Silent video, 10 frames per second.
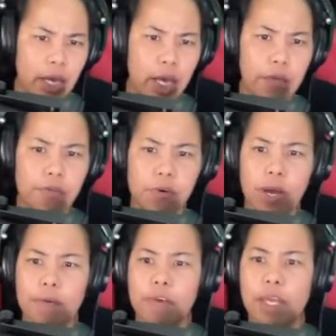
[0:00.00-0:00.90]
If you
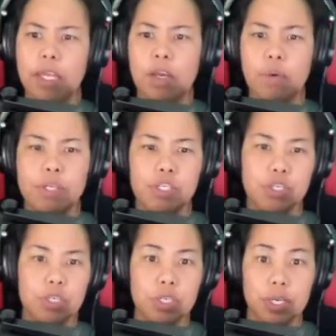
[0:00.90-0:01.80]
have any
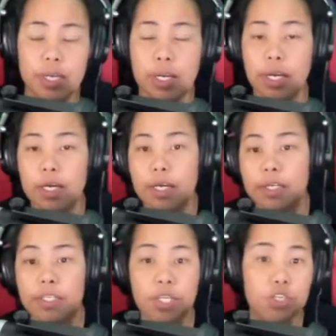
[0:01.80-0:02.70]
question, uh,
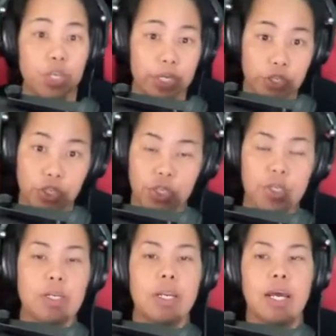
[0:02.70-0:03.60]

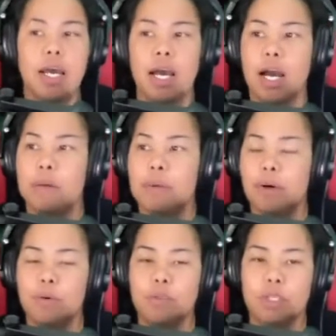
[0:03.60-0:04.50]
suggestion
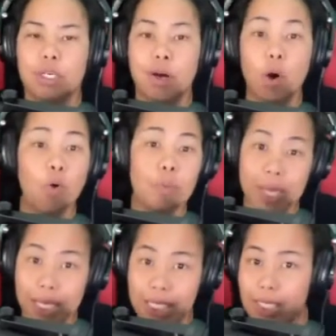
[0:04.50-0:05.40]
about uh,
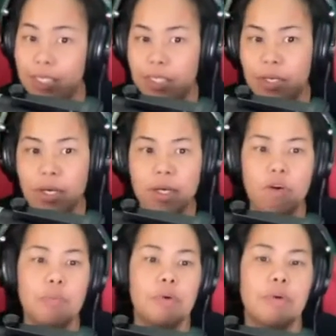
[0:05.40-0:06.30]
OBS uh,
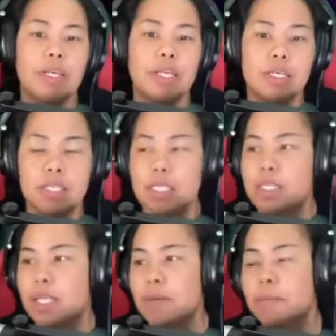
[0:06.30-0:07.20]
operating
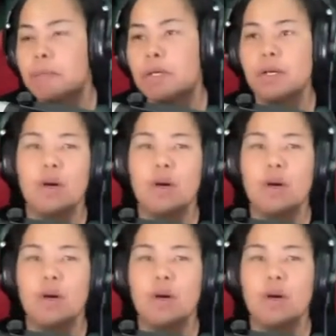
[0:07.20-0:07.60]
system,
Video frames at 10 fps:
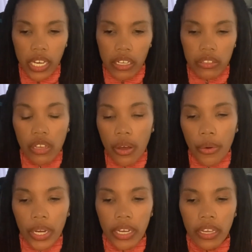
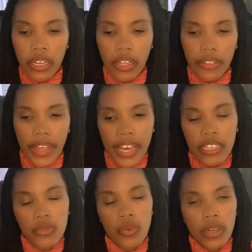So that
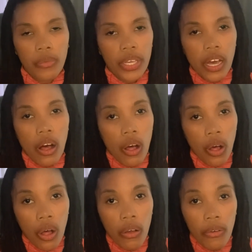is what we
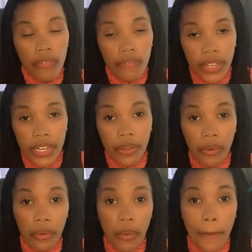call
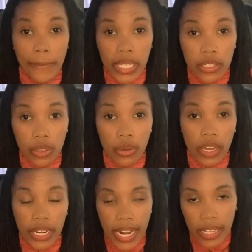fundamental
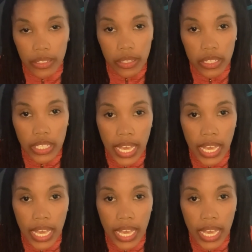analysis.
* * * * *
Task objective: All that is needed is the lines from the line holding "[0:05.40-0:06.30]" to the final line of the listing above, repeated exactly, pictures excluded.

Result of this task:
[0:05.40-0:06.30]
OBS uh,
[0:06.30-0:07.20]
operating
[0:07.20-0:07.60]
system,
Video frames at 10 fps:
So that
is what we
call
fundamental
analysis.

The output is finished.